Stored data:
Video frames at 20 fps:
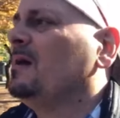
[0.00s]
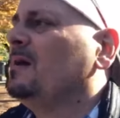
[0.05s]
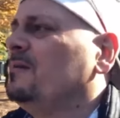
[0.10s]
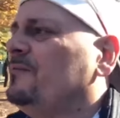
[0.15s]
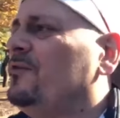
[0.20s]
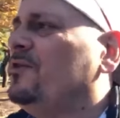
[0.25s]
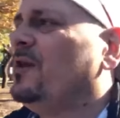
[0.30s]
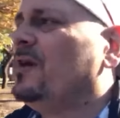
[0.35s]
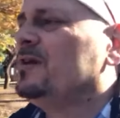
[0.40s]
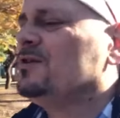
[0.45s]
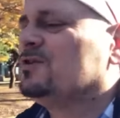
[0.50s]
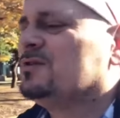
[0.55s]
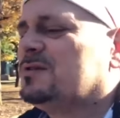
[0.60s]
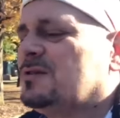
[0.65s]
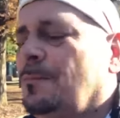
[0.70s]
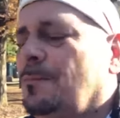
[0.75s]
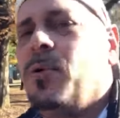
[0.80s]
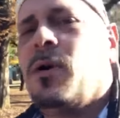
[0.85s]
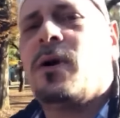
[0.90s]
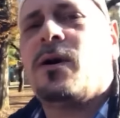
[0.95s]
If you like just the
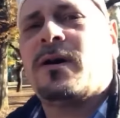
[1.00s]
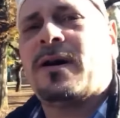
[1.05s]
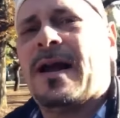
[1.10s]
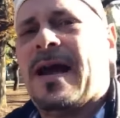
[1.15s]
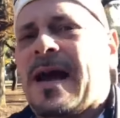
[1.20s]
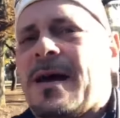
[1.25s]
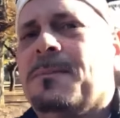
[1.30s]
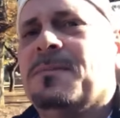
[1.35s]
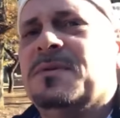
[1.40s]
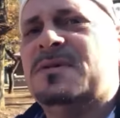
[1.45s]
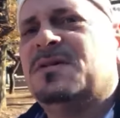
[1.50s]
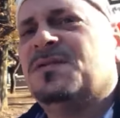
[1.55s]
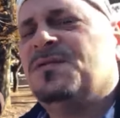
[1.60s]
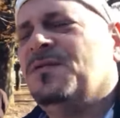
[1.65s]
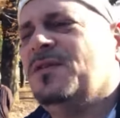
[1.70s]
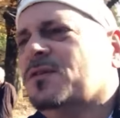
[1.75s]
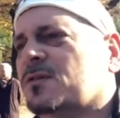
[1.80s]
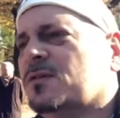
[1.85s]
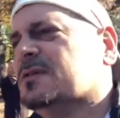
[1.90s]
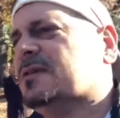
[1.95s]
park
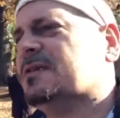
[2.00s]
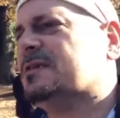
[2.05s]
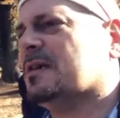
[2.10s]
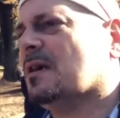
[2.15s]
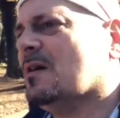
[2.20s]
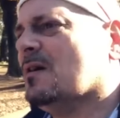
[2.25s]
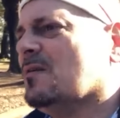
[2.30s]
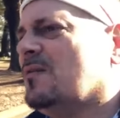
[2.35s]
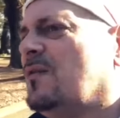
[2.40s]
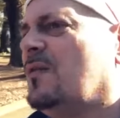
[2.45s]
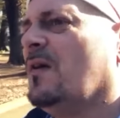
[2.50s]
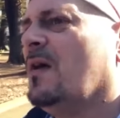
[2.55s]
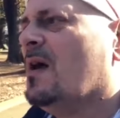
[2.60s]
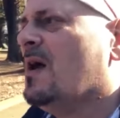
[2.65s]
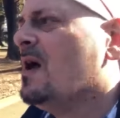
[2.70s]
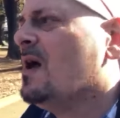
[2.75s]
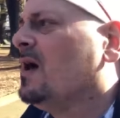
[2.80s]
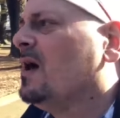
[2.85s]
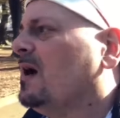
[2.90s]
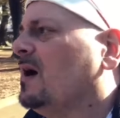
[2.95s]
atmosphere itself,
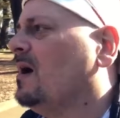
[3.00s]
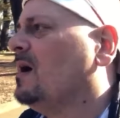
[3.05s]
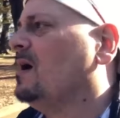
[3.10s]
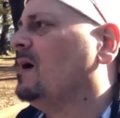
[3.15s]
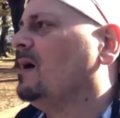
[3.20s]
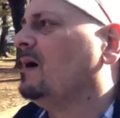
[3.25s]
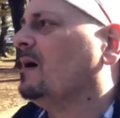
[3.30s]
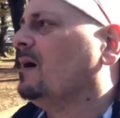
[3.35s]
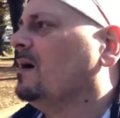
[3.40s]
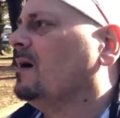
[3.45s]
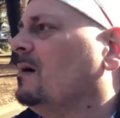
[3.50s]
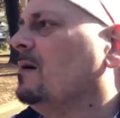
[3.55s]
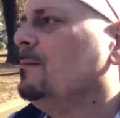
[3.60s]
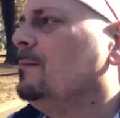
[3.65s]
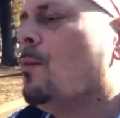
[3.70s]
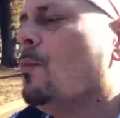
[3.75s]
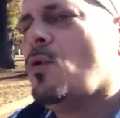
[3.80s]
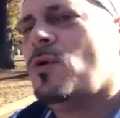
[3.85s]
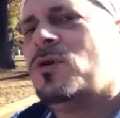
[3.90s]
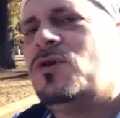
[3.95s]

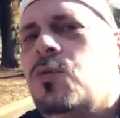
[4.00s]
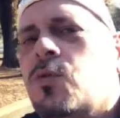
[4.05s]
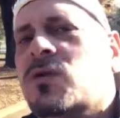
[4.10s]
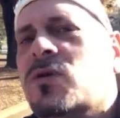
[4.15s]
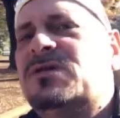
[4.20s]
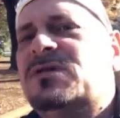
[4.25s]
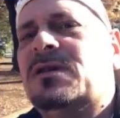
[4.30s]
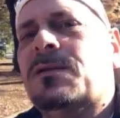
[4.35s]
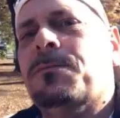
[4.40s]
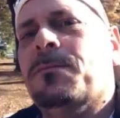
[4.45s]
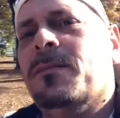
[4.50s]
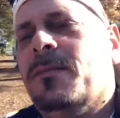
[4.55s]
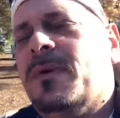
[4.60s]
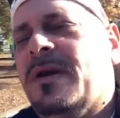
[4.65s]
more towards the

What needs to be done
The records above should be reproduced exactly, with the pictures omitted.

Solution
Video frames at 20 fps:
[0.00s]
[0.05s]
[0.10s]
[0.15s]
[0.20s]
[0.25s]
[0.30s]
[0.35s]
[0.40s]
[0.45s]
[0.50s]
[0.55s]
[0.60s]
[0.65s]
[0.70s]
[0.75s]
[0.80s]
[0.85s]
[0.90s]
[0.95s]
If you like just the
[1.00s]
[1.05s]
[1.10s]
[1.15s]
[1.20s]
[1.25s]
[1.30s]
[1.35s]
[1.40s]
[1.45s]
[1.50s]
[1.55s]
[1.60s]
[1.65s]
[1.70s]
[1.75s]
[1.80s]
[1.85s]
[1.90s]
[1.95s]
park
[2.00s]
[2.05s]
[2.10s]
[2.15s]
[2.20s]
[2.25s]
[2.30s]
[2.35s]
[2.40s]
[2.45s]
[2.50s]
[2.55s]
[2.60s]
[2.65s]
[2.70s]
[2.75s]
[2.80s]
[2.85s]
[2.90s]
[2.95s]
atmosphere itself,
[3.00s]
[3.05s]
[3.10s]
[3.15s]
[3.20s]
[3.25s]
[3.30s]
[3.35s]
[3.40s]
[3.45s]
[3.50s]
[3.55s]
[3.60s]
[3.65s]
[3.70s]
[3.75s]
[3.80s]
[3.85s]
[3.90s]
[3.95s]

[4.00s]
[4.05s]
[4.10s]
[4.15s]
[4.20s]
[4.25s]
[4.30s]
[4.35s]
[4.40s]
[4.45s]
[4.50s]
[4.55s]
[4.60s]
[4.65s]
more towards the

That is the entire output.